----- GIVEN DATA

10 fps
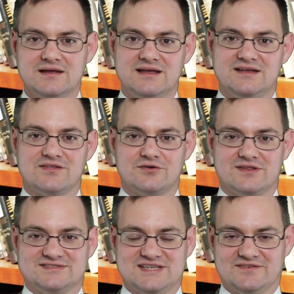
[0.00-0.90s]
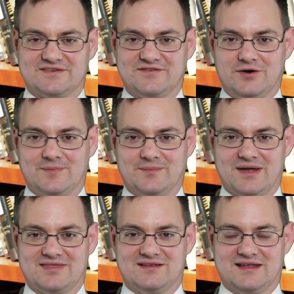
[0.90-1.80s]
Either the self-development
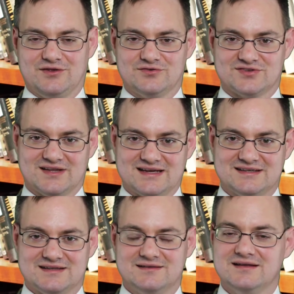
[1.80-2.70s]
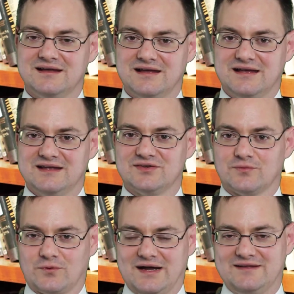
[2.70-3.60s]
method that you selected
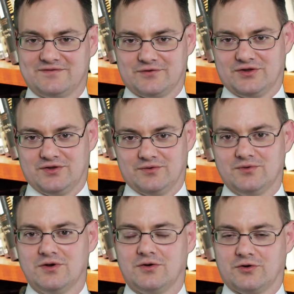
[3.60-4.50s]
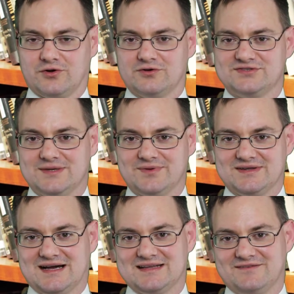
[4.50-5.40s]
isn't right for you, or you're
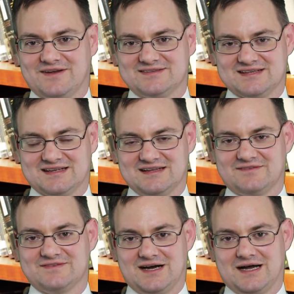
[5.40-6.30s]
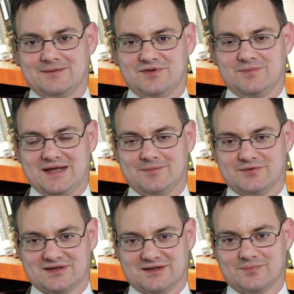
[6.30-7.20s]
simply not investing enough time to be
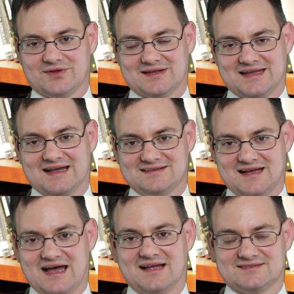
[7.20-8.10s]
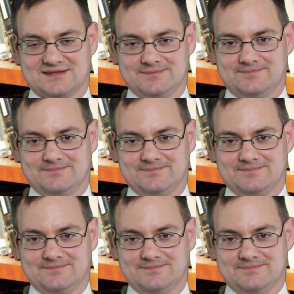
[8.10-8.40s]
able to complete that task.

----------

- [PROBLEM] Give the records again without a single change, and exclude the pictures.

- [SOLUTION TO THIS TASK]
10 fps
[0.00-0.90s]
[0.90-1.80s]
Either the self-development
[1.80-2.70s]
[2.70-3.60s]
method that you selected
[3.60-4.50s]
[4.50-5.40s]
isn't right for you, or you're
[5.40-6.30s]
[6.30-7.20s]
simply not investing enough time to be
[7.20-8.10s]
[8.10-8.40s]
able to complete that task.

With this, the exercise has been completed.